Reviewed by

Christopher Armstead

I am having a much easier time trudging through the Wesley Snipes Direct to Video compilation than I am trudging through the Steven Seagal compilation, mainly because Wesley doesn’t crap them out quite as often as Seagal. Truth be told, babies shit less frequently than Steven Seagal makes movies though I will admit that Seagal flicks are generally of a higher quality than baby shit. Today however we will be taking a look at the Snipes action fest calling itself ‘7-Seconds’ which he shot in Bucharest hot off the heels of crafting ‘Unstoppable’ which he also shot somewhere in Bulgaria, and the two titles are remarkably similar.

In ‘7-seconds’ Snipes is a defrocked Special Forces officer who is now an armored truck thief, as opposed to ‘Unstoppable’ where he was a retired special forces officer who is suffering Post Traumatic Stress Syndrome. In ‘7-Seconds’ a truck heist goes all to hell leading to a group of armed crazies hunting down Snipes while this lovely white army police officer (Tamzin Outhwaite) tries to get to the truth. In ‘Unstoppable’ Snipes is being hunted by a group of armed crazies while a lovely white city police officer tries to get the truth. In ‘7-seconds’ Snipes is pursed by Russian mobster Kutchinov (Pete Lee Wilson) because he’s holding valuable information leading to a bunch of cash. In ‘Unstoppable’ Snipes is being pursued by a Rouge CIA agent who THINKS Snipes has valuable information leading to a bunch of cash. In ‘7-seconds’ Snipes is being halfway helped, halfway pursued by another Russian Mobster, Mikhael (Serge Soric) who’s all angry because this blown truck heist resulted in the death of his brother. In ‘Unstoppable’ Snipes is being halfway pursued, halfway helped by a CIA agent who’s all angry because one of his top agents has been killed. In both films Snipes gets tied down to a chair and mercilessly tortured. In both films there are Entebbe style raids leading to massively drawn out shoot ‘em up operas and in both movies Snipes claims the white woman at the end as the ultimate prize.

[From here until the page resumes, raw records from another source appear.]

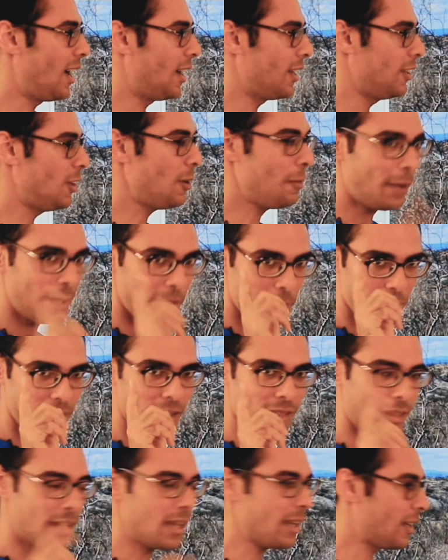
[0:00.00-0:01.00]
You might be
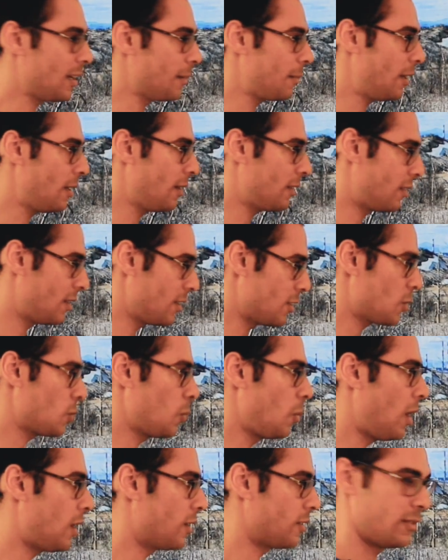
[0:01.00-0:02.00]
thinking about this
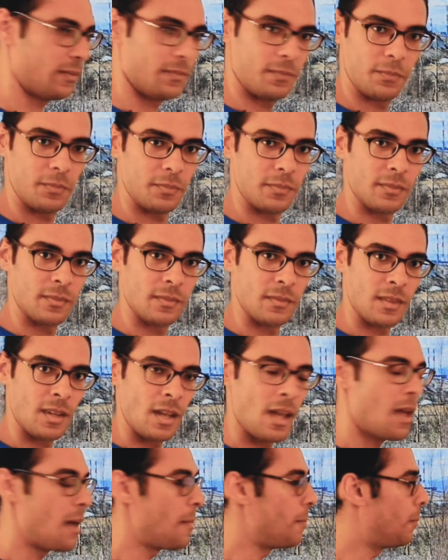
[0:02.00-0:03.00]
one,
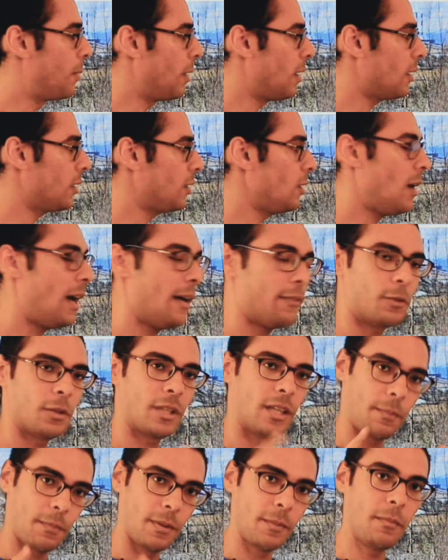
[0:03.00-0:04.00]
but you have to
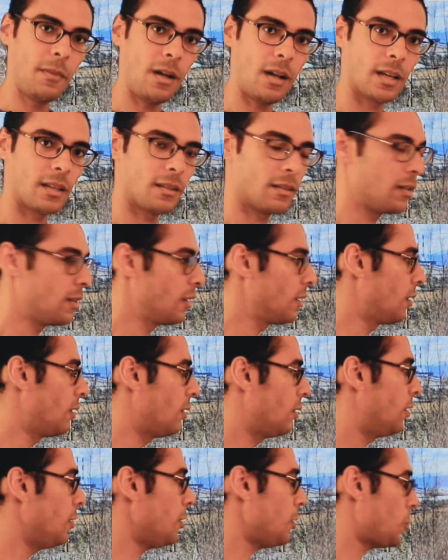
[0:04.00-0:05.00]
keep in mind,
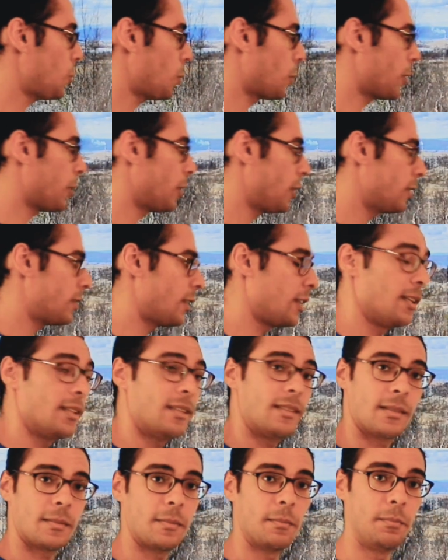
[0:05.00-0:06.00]
this word
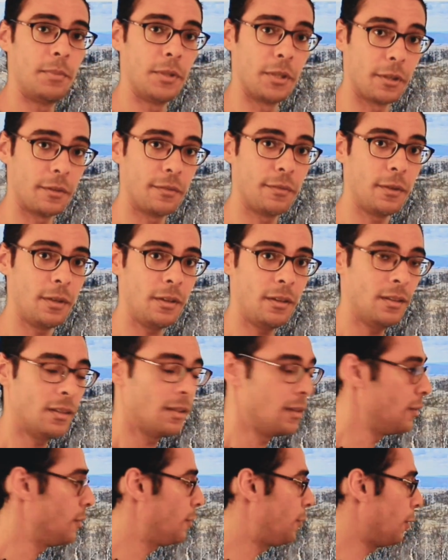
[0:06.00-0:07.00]
is beautiful,
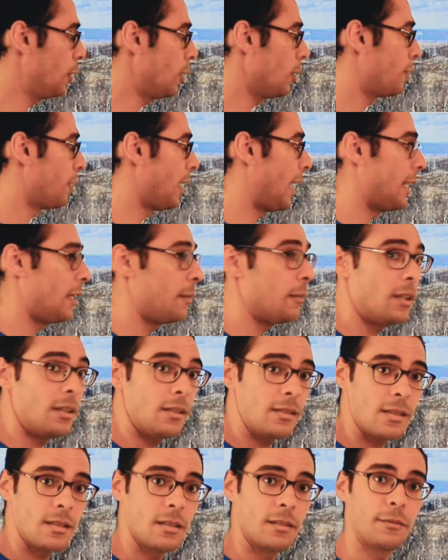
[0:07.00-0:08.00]
full of
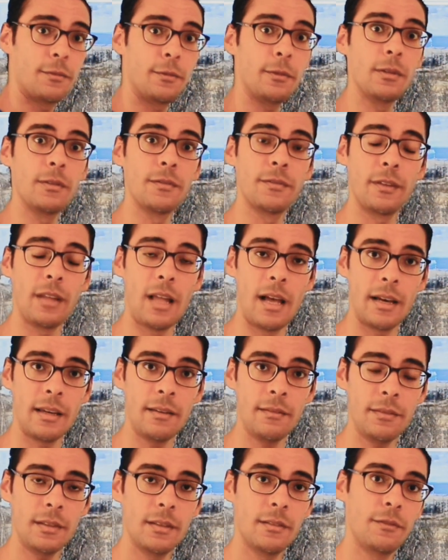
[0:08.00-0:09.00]
animals, full of
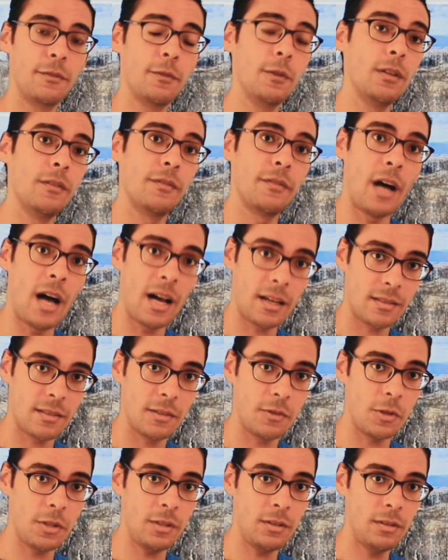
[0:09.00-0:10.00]
life, full of
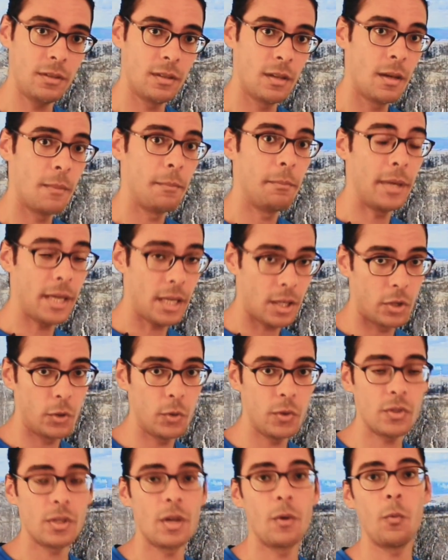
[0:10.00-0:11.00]
oxygen,
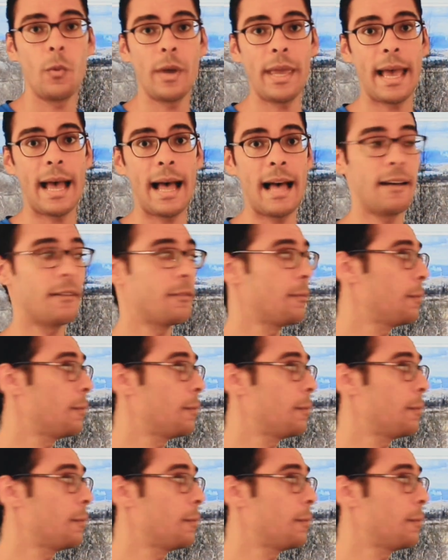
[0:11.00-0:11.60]
because we have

Now if you absolutely positively have to watch one of these movies, then by all means pick ‘Unstoppable’ if for nothing else than the Adibese factor which manages to lift that particular flick slightly over the Mendoza line, where ‘7-seconds’ was completely missing that little something extra to make it suck less. Perhaps actor Deobia Operei, who was given the unfortunate name of ‘Spanky’ in this film, was supposed to provide that extra oomph, but I’m sorry, Mr. Operei ain’t no Adawele Akinnouye-Agbaje, even on his best day. As far as the movie itself goes it’s pretty much as run of the mill as a Snipes action flicks can get. When four armed gunman have Snipes surrounded at close quarters I simply muttered under my breath ‘he’s about to do some Wesley Snipes shit on ya’ll’, and sure enough he does some Wesley Snipes shit on them, breaking them down, taking their weapons and ending their lives. What I would have done was to have Wesley make one his lightning quick Snipes moves then get shot in the leg and then get pummeled while he was laying on the ground since we’ve never, ever seen that before. My concern is that Snipes does this so often in so many movies that should the man be facing a gun in real life he may try out some of his kung-jujitusu-fu and end up getting shot in the face.

As most of us know already as action film junkies that these movies tend to make less and less sense the longer they go on, with the only difference for ‘7-seconds’ being that it didn’t make any damn sense from act one scene one. One of the many questions I have is who in the hell is this lady military police officer and how in the world does she have access to do all this interrogation action. Oh yeah Mr. Super Special Forces Man, you should know that a promotion from Sergeant to Captain would be very, very difficult in almost any branch of any nations armed forces. Director Simon Fellows had a very simple theory when crafting this flick and that would be ‘when in doubt, crash a car’ as there were no shortage of action sequences, car crashes, car chases, car flips, shoot outs, karate chops to the throat and knees to the skull. It’s just that all these action sequences are so disconnected by the complete lack of a coherent narrative it’s almost like watching some stunt dudes demo reel.

Though Snipes made ‘Detonator’ after this movie which could be his worst film ever, and that includes ‘The Fan’, his next two movies in ‘Hard Luck’ and ‘The Contractor’ were much better, plus with his tax worries safely behind him perhaps Wesley can be a bit more selective in what he chooses to be in for now on. Watch ‘7-Seconds’ only if you have a car crash fetish or absolutely have to see every Wesley Snipes flick ever made. (NOTE: We have recently learned that Wesley’s Tax worries are squarely in front of him as he has snagged three years in the pen - FREE WESLEY SNIPES!!!)